Without the pictures, give the records again exactly as they appear.

(Source data)
= Beginning of Section =

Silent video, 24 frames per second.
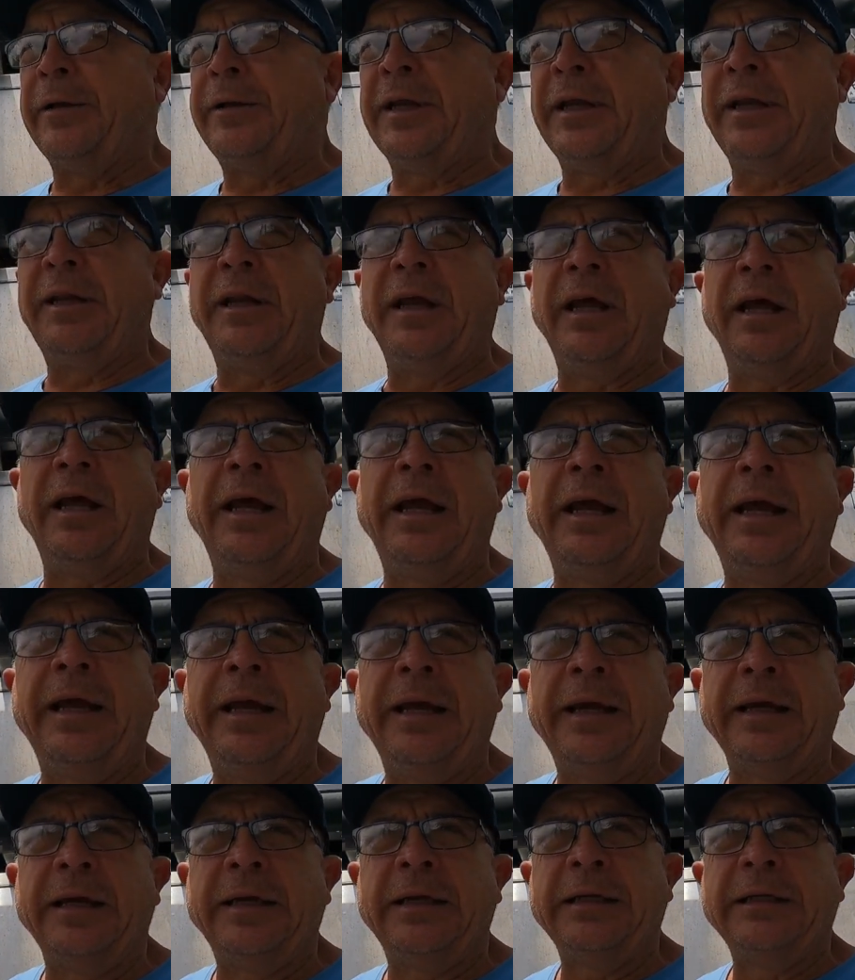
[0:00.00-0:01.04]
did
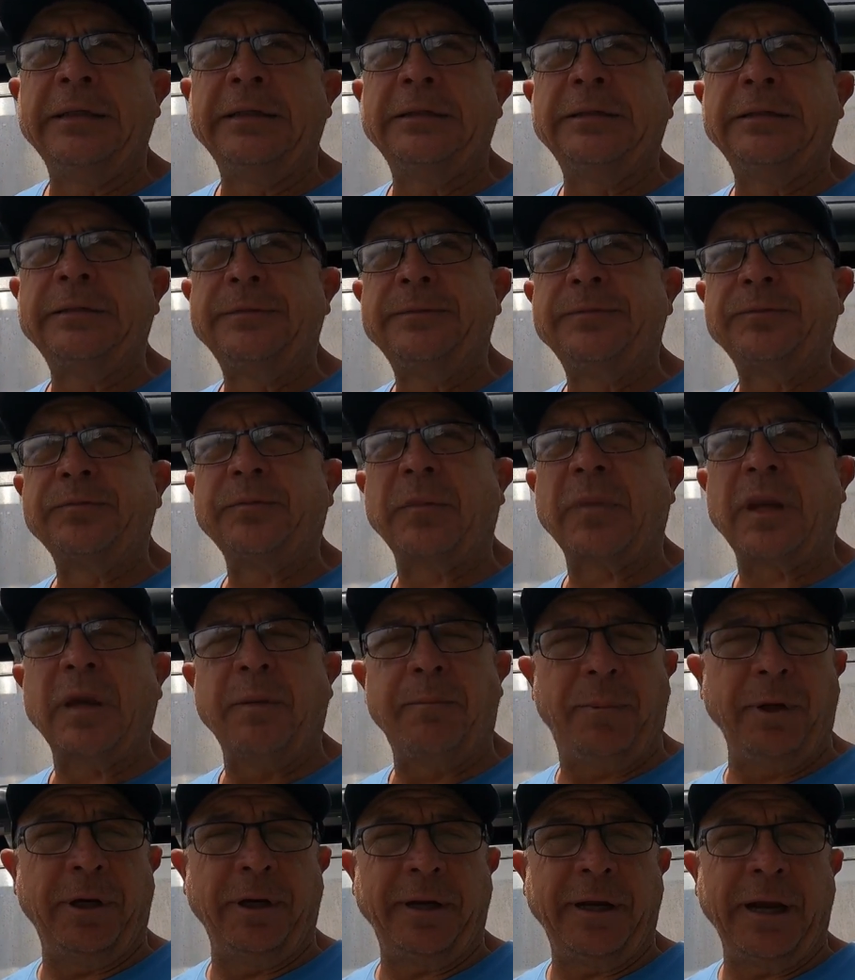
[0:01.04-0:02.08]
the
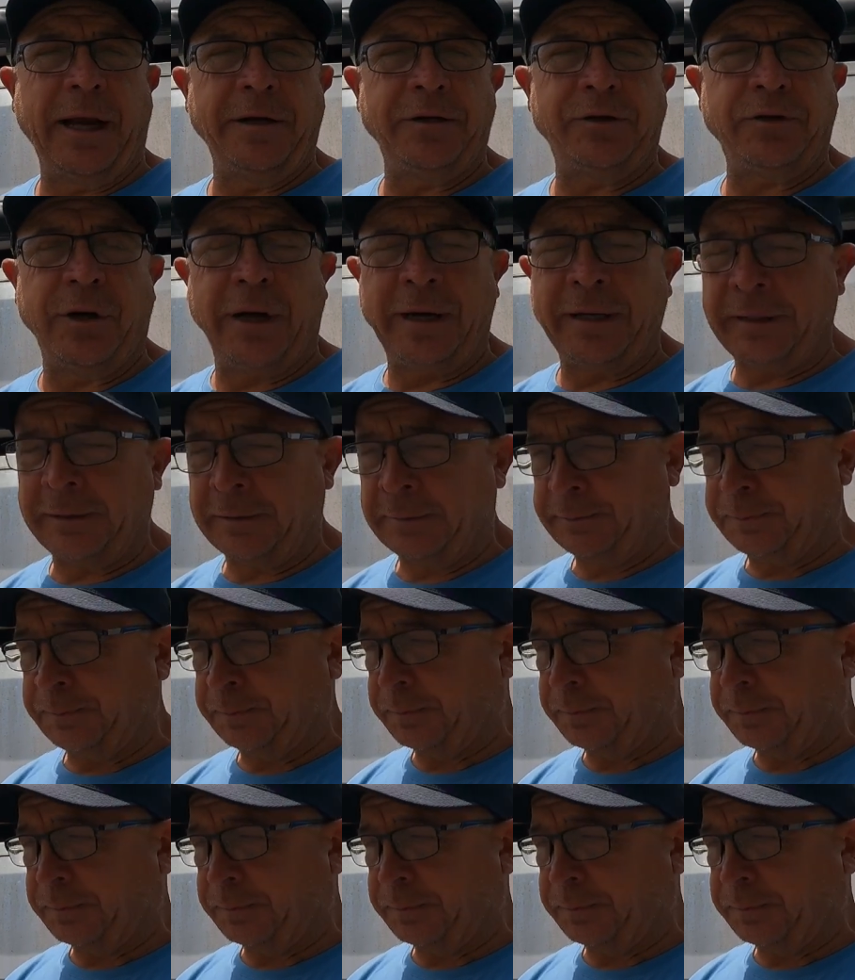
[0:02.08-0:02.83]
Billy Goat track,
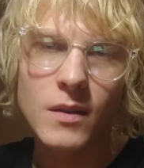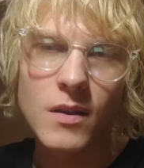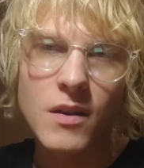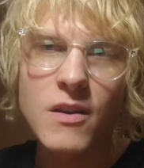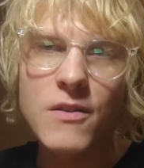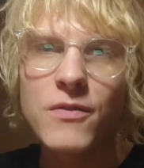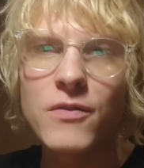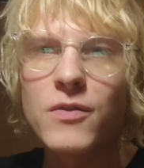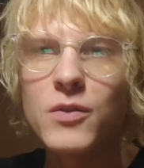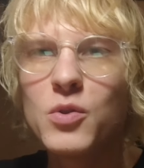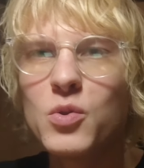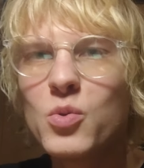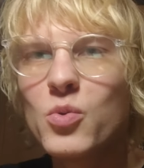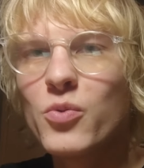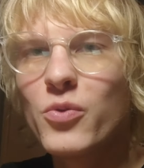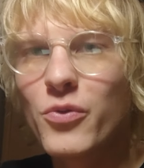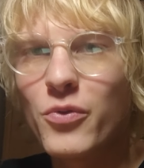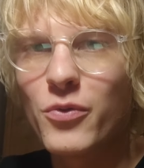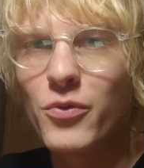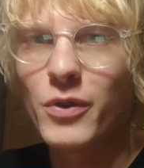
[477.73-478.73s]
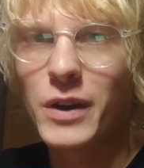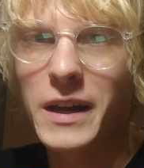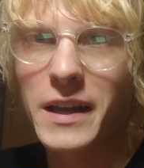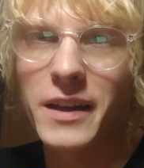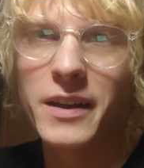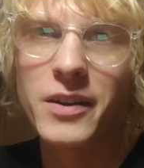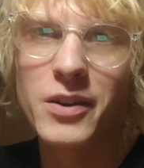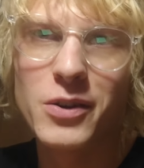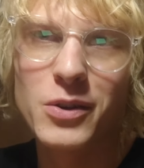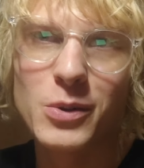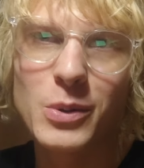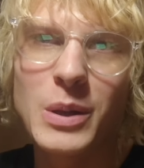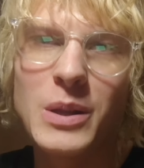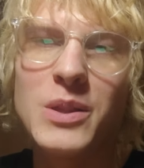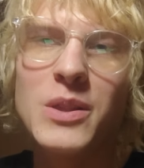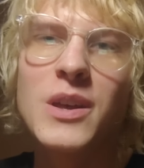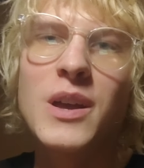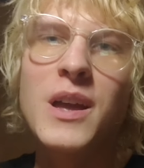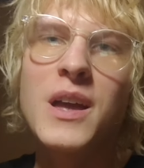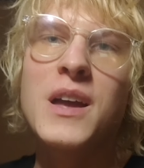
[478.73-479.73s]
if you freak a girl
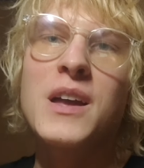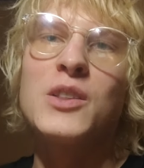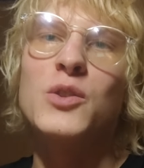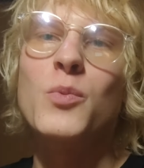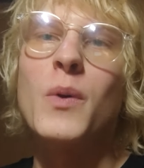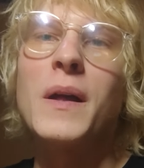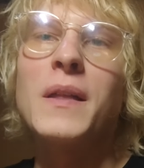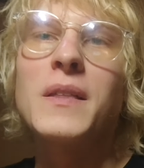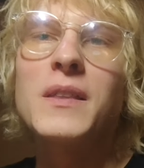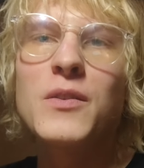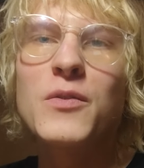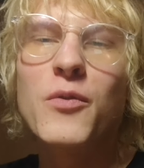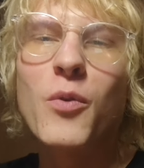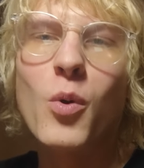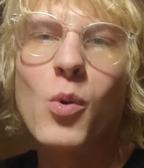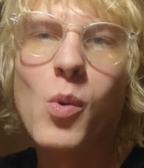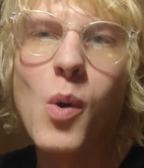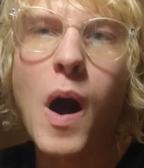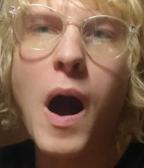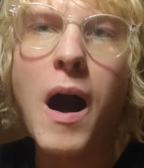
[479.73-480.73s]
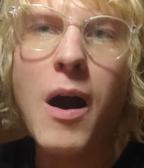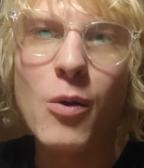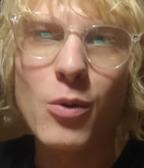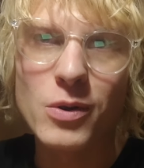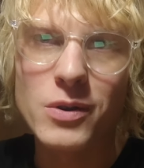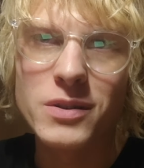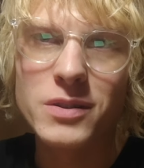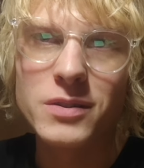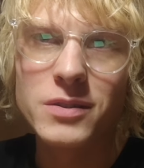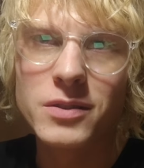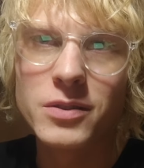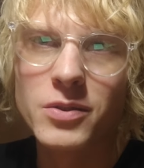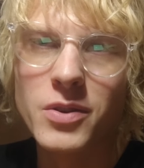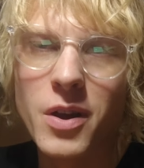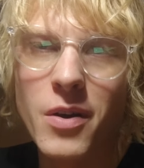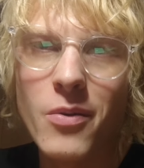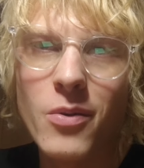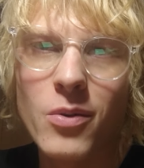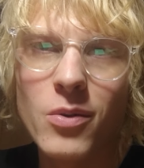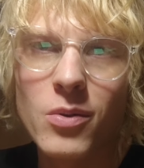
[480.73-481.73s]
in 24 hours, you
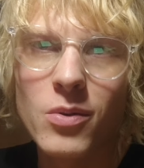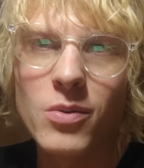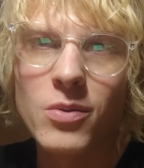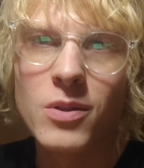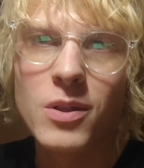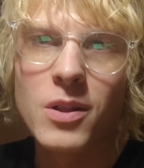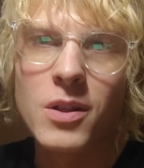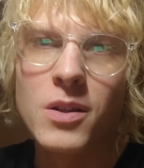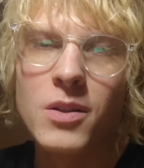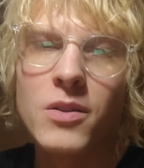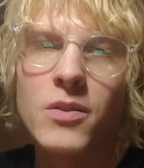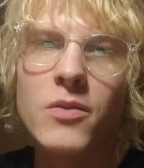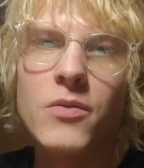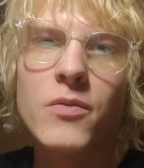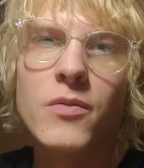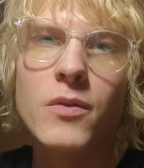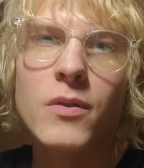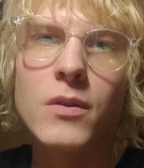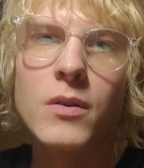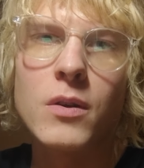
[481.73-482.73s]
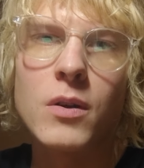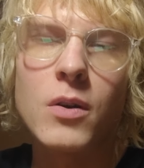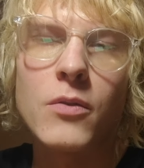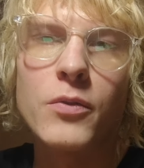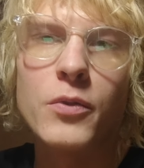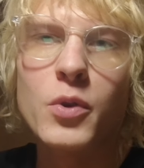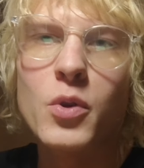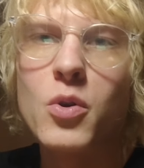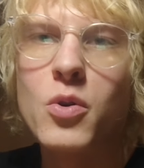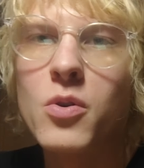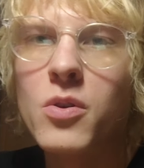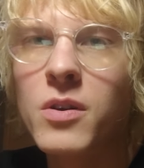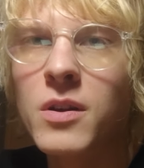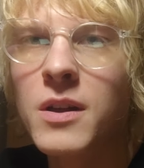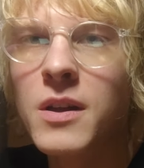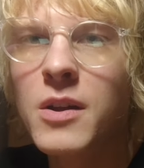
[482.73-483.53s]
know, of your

= End of Section =

* **Result of the task**:
Silent video, 24 frames per second.
[0:00.00-0:01.04]
did
[0:01.04-0:02.08]
the
[0:02.08-0:02.83]
Billy Goat track,
[477.73-478.73s]
[478.73-479.73s]
if you freak a girl
[479.73-480.73s]
[480.73-481.73s]
in 24 hours, you
[481.73-482.73s]
[482.73-483.53s]
know, of your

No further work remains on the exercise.